A Content Delivery Network (CDN) is a globally distributed network of web servers or Points of Presence (PoP) whose purpose is to provide faster content delivery.
The content is replicated and stored throughout the CDN so the user can access the data that is stored at a location that is geographically closest to the user. This is different (and more efficient) than the traditional method of storing content on just one, central server.
A client accesses a copy of the data near to the client, as opposed to all clients accessing the same central server, in order to avoid bottlenecks near that server.
High content loading speed = positive User Experience. If all data is located on a central server, the User Experience is negatively affected by limited loading speed. The greater the distance between two objects in communication (in this case, the user and the server), the longer it takes for the content to reach any of these objects.

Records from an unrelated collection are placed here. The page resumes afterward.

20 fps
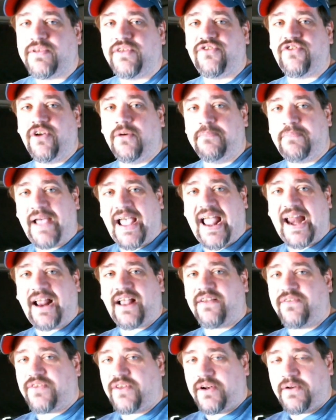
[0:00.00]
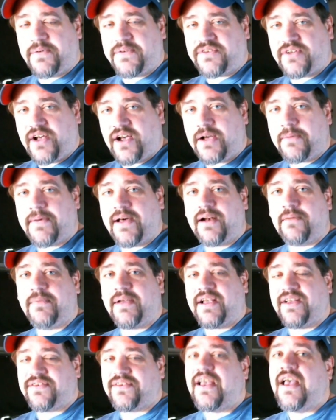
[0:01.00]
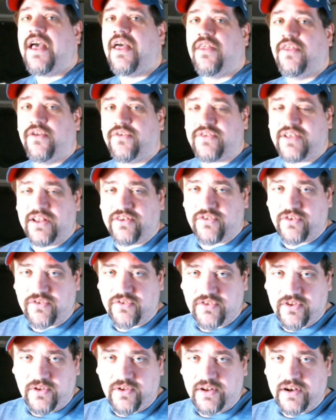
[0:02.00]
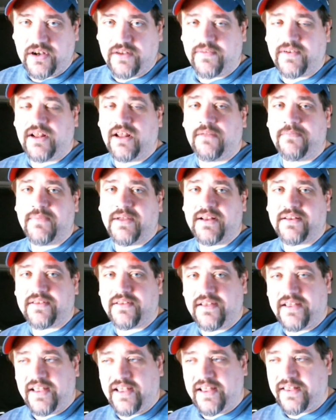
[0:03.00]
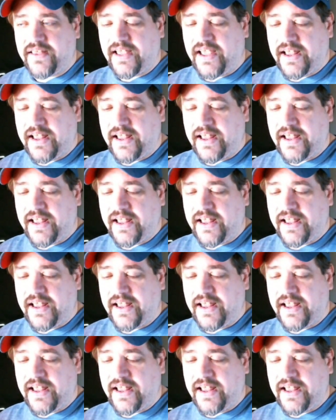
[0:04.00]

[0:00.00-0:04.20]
Please don't panic if I are not talk about them because those kits are still in development and,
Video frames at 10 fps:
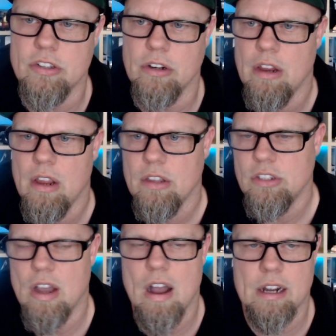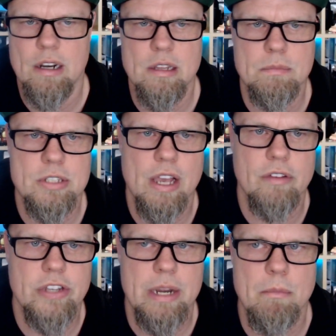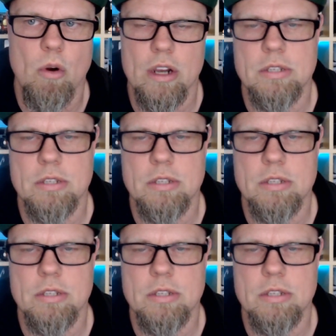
or talking to themselves anymore.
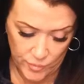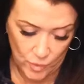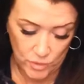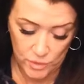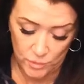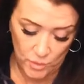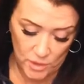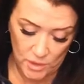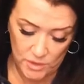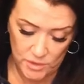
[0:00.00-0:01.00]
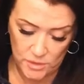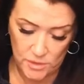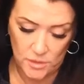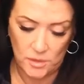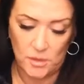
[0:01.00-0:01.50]
Or two more cards.
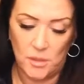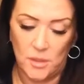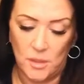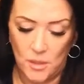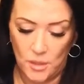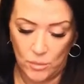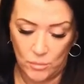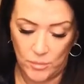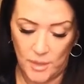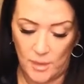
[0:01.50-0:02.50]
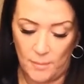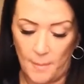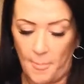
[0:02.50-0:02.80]
Oh, yep.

To put it more simply, the purpose of a CDN is to improve user experience and provide it with a more efficient network resource utilization. Content providers such as media companies and e-commerce vendors pay CDN operators to deliver their content to their audience, that is, end-users. In turn, a CDN pays ISPs, carriers and network operators for hosting servers in their data centers.
Other than better performance, CDNs also offload the traffic served directly from the content provider's origin infrastructure, resulting in possible cost savings for the content provider. They are also effective against DDoS attacks, since they provide their own large distributed server infrastructure to absorb the volume of the attack, but we'll explain that later.
Location is key for content delivery speed. The farther the user is from the server where the content is stored, the longer it will take for the content to reach the user, and this in turn negatively affects User Experience.